** INFORMATION SUPPLIED follows **

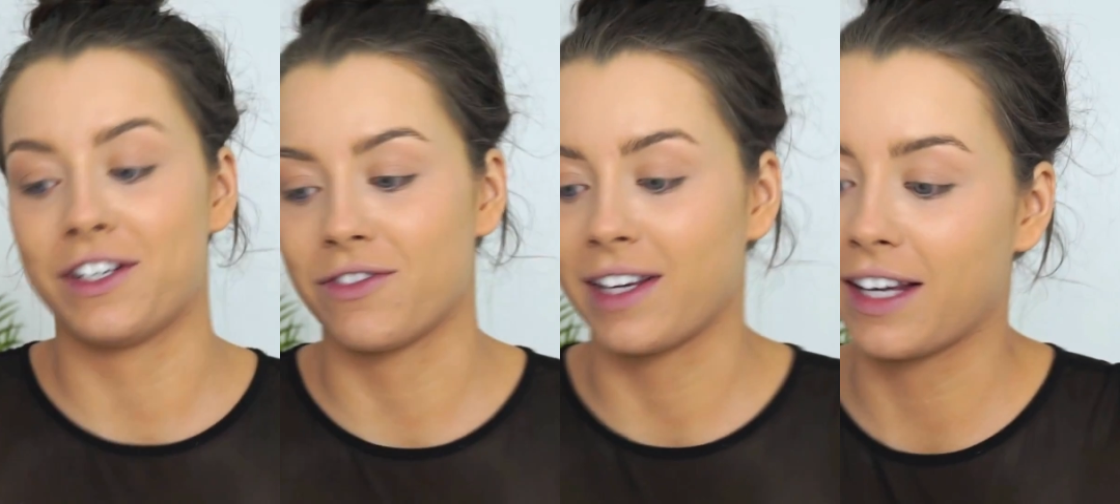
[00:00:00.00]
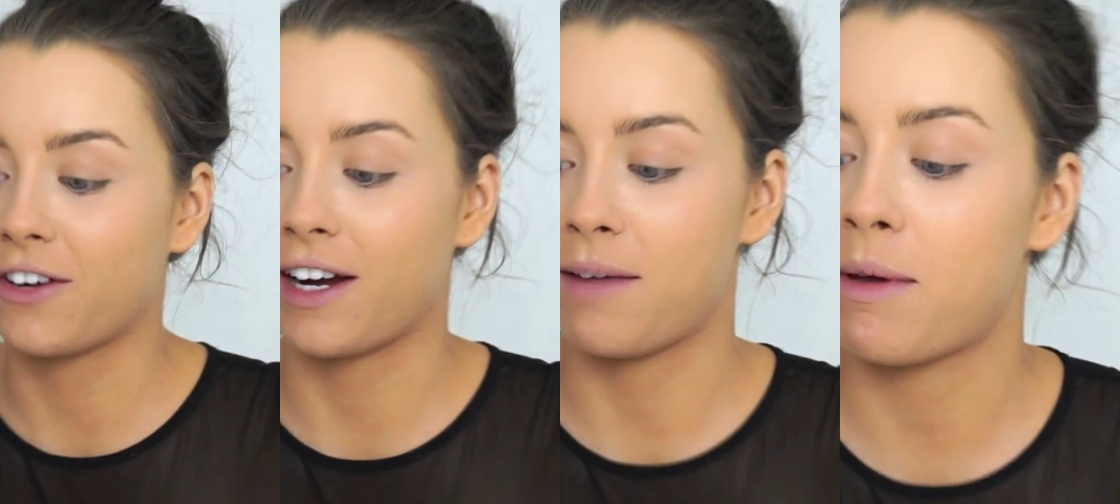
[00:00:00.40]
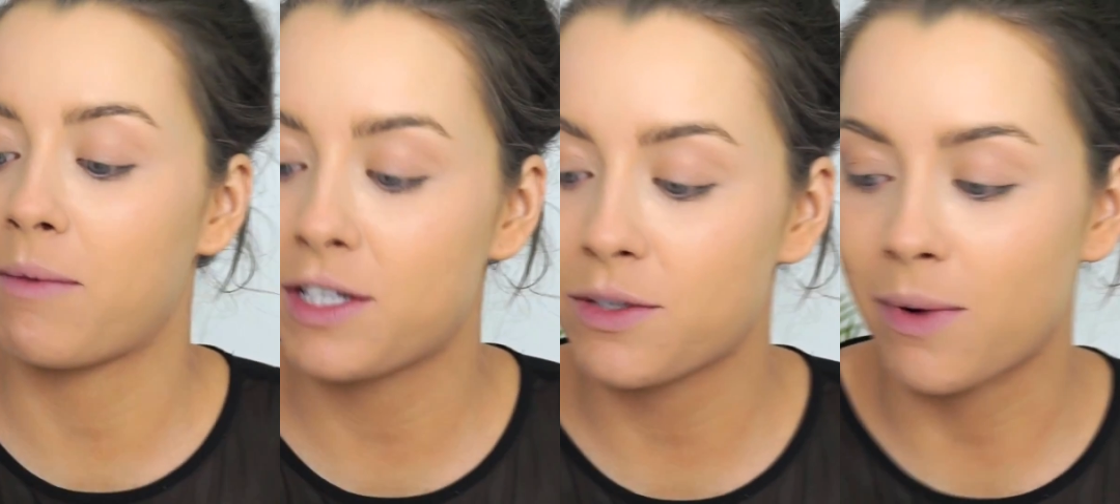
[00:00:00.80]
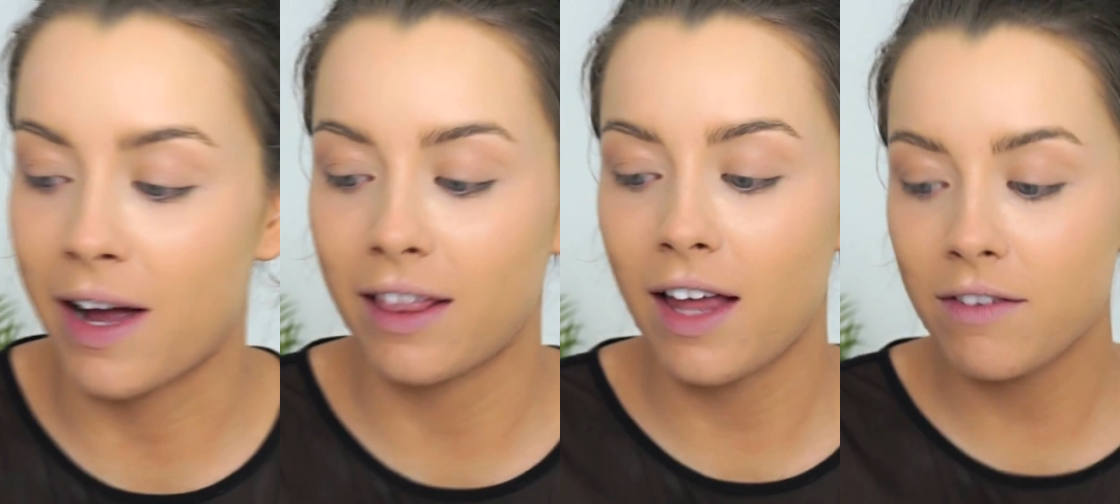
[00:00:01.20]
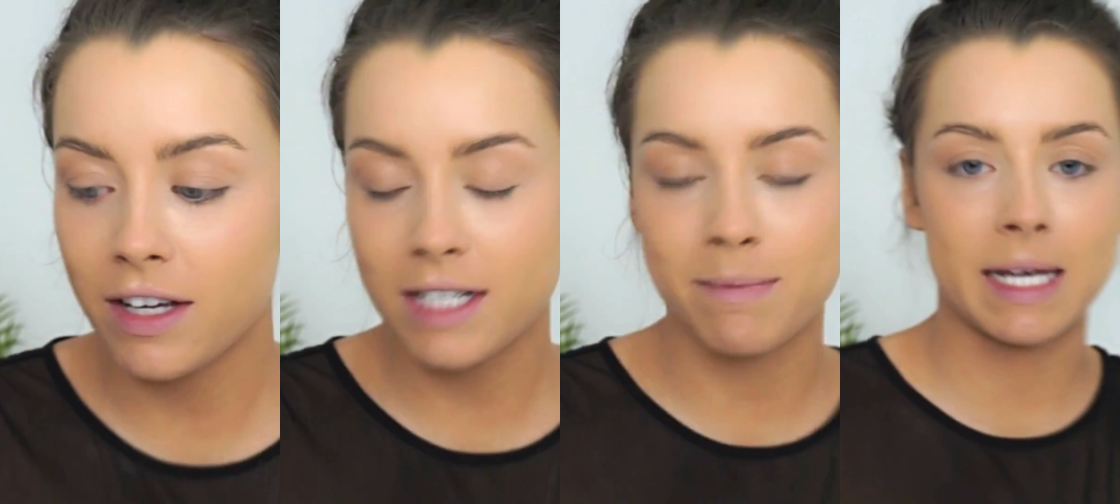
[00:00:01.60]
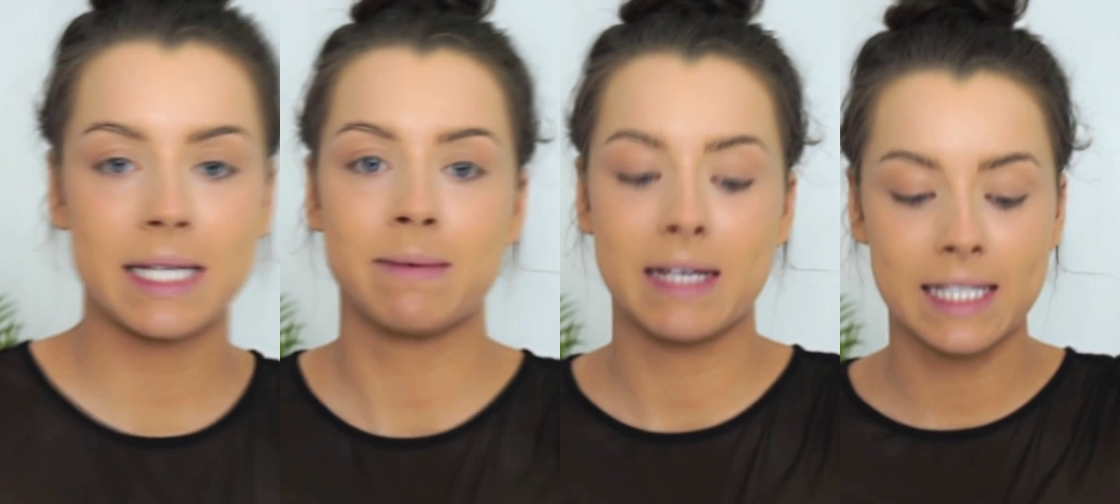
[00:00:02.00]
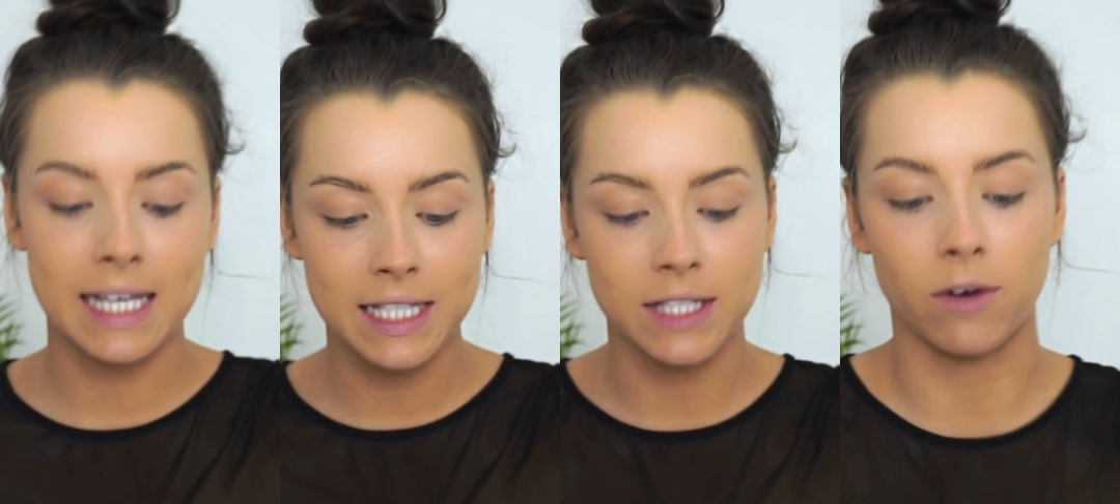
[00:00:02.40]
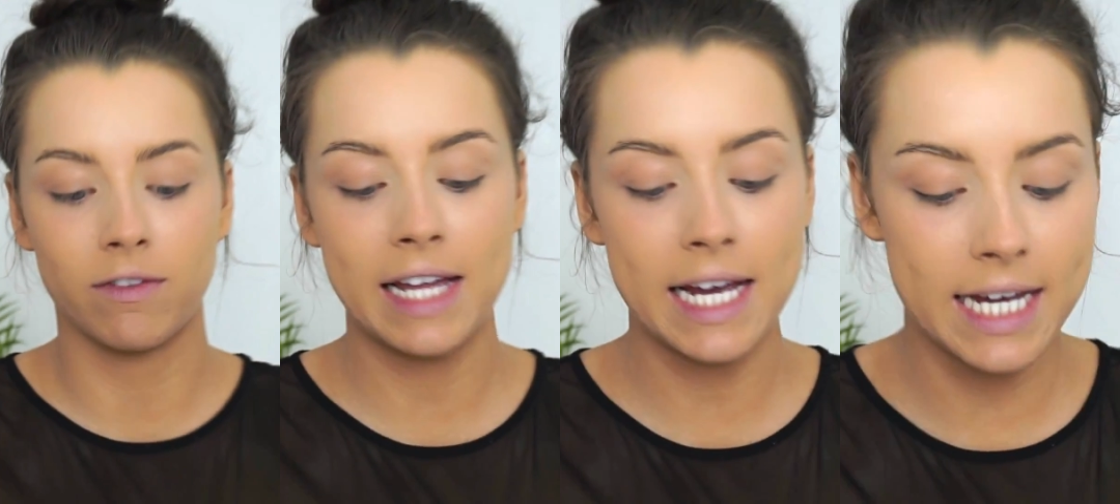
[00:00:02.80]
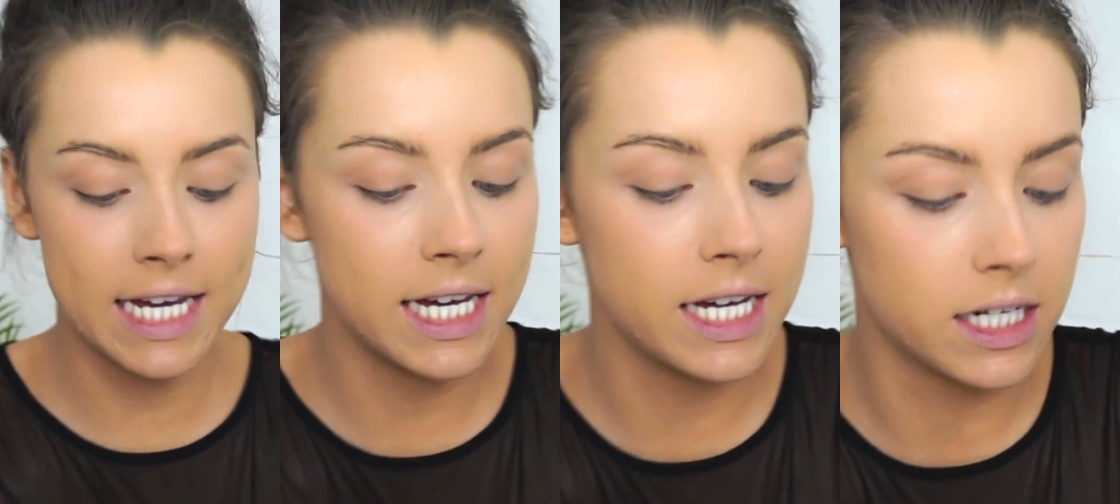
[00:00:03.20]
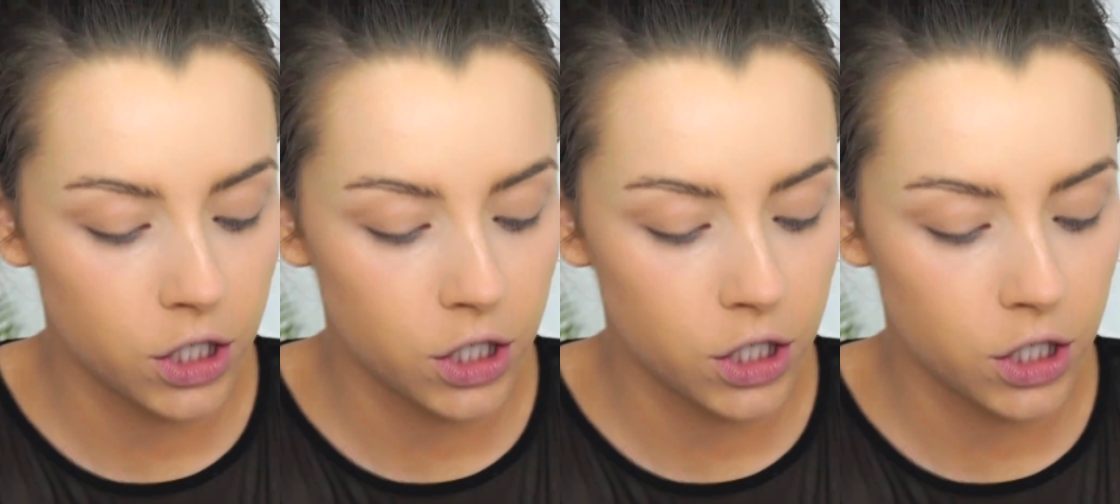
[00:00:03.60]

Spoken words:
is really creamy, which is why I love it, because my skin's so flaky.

** End of INFORMATION SUPPLIED **

◆ TASK REQUIREMENTS
Line by line, output the material above exactly, passing over the pictures.

◆ SOLUTION TO THIS EXERCISE
[00:00:00.00]
[00:00:00.40]
[00:00:00.80]
[00:00:01.20]
[00:00:01.60]
[00:00:02.00]
[00:00:02.40]
[00:00:02.80]
[00:00:03.20]
[00:00:03.60]

Spoken words:
is really creamy, which is why I love it, because my skin's so flaky.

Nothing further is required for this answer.